### Required action
Would you reproduce exactly the lines below from the one holding "[00:01:58.51]" through the one holding "[00:01:59.81]", inclusive, and no others?

(Record extracts begins)

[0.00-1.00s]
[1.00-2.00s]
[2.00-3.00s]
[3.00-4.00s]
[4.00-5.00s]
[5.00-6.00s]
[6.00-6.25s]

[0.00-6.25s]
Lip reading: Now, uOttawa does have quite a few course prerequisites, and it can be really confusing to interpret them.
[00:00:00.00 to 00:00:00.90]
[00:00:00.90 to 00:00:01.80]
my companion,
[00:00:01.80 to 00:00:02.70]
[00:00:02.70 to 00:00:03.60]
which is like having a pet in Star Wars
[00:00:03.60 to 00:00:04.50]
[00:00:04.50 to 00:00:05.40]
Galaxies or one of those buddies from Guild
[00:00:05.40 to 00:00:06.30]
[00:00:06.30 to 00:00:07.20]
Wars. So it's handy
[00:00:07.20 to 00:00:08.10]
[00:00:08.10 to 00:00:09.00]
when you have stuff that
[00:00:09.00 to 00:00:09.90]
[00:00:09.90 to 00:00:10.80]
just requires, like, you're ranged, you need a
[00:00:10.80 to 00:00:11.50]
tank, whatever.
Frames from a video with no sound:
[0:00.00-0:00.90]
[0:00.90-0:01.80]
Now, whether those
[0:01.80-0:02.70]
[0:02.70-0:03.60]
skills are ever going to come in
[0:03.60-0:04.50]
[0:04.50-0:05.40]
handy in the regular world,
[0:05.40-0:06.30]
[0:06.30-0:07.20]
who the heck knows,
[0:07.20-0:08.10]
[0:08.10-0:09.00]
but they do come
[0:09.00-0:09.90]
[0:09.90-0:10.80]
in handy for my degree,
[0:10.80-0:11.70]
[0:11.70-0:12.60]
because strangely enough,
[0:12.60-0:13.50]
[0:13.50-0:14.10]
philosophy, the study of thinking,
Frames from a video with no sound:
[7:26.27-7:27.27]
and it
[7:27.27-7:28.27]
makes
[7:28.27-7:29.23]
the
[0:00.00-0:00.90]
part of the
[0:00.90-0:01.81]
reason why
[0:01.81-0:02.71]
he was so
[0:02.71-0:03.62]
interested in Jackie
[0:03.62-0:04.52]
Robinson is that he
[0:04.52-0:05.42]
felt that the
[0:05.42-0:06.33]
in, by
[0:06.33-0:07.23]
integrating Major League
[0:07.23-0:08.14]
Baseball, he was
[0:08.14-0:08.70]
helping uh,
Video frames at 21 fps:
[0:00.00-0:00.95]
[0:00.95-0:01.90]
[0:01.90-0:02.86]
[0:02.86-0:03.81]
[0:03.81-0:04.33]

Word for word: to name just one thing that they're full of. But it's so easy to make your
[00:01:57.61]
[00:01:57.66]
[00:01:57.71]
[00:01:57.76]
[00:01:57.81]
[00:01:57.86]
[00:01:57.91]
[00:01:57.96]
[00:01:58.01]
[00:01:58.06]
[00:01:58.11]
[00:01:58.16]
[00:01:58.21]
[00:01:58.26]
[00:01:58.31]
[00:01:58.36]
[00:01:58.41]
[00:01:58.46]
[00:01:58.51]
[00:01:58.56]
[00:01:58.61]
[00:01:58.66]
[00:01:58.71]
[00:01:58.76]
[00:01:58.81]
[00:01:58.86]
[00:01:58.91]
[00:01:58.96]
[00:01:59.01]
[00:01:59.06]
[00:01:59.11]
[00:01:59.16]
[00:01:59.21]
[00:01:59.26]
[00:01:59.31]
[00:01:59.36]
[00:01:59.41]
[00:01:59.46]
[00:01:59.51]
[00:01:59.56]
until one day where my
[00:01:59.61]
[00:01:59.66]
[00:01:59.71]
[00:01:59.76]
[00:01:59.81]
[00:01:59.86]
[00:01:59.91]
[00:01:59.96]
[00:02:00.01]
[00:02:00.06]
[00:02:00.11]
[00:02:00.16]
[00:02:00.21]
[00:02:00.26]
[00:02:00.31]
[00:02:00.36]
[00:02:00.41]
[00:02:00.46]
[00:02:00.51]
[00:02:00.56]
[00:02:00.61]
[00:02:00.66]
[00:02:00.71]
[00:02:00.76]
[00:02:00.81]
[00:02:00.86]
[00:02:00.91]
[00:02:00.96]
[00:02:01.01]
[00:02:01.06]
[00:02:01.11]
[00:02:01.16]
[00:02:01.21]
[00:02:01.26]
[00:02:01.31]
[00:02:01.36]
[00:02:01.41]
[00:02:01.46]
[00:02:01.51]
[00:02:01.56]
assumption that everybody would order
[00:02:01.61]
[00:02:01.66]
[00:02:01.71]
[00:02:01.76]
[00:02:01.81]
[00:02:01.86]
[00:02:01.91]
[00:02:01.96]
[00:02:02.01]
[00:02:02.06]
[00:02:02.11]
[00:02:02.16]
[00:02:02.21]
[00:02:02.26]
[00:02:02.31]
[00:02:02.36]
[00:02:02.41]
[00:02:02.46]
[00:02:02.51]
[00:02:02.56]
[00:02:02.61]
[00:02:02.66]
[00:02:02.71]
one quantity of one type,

(Record extracts ends)

### Answer to this task
[00:01:58.51]
[00:01:58.56]
[00:01:58.61]
[00:01:58.66]
[00:01:58.71]
[00:01:58.76]
[00:01:58.81]
[00:01:58.86]
[00:01:58.91]
[00:01:58.96]
[00:01:59.01]
[00:01:59.06]
[00:01:59.11]
[00:01:59.16]
[00:01:59.21]
[00:01:59.26]
[00:01:59.31]
[00:01:59.36]
[00:01:59.41]
[00:01:59.46]
[00:01:59.51]
[00:01:59.56]
until one day where my
[00:01:59.61]
[00:01:59.66]
[00:01:59.71]
[00:01:59.76]
[00:01:59.81]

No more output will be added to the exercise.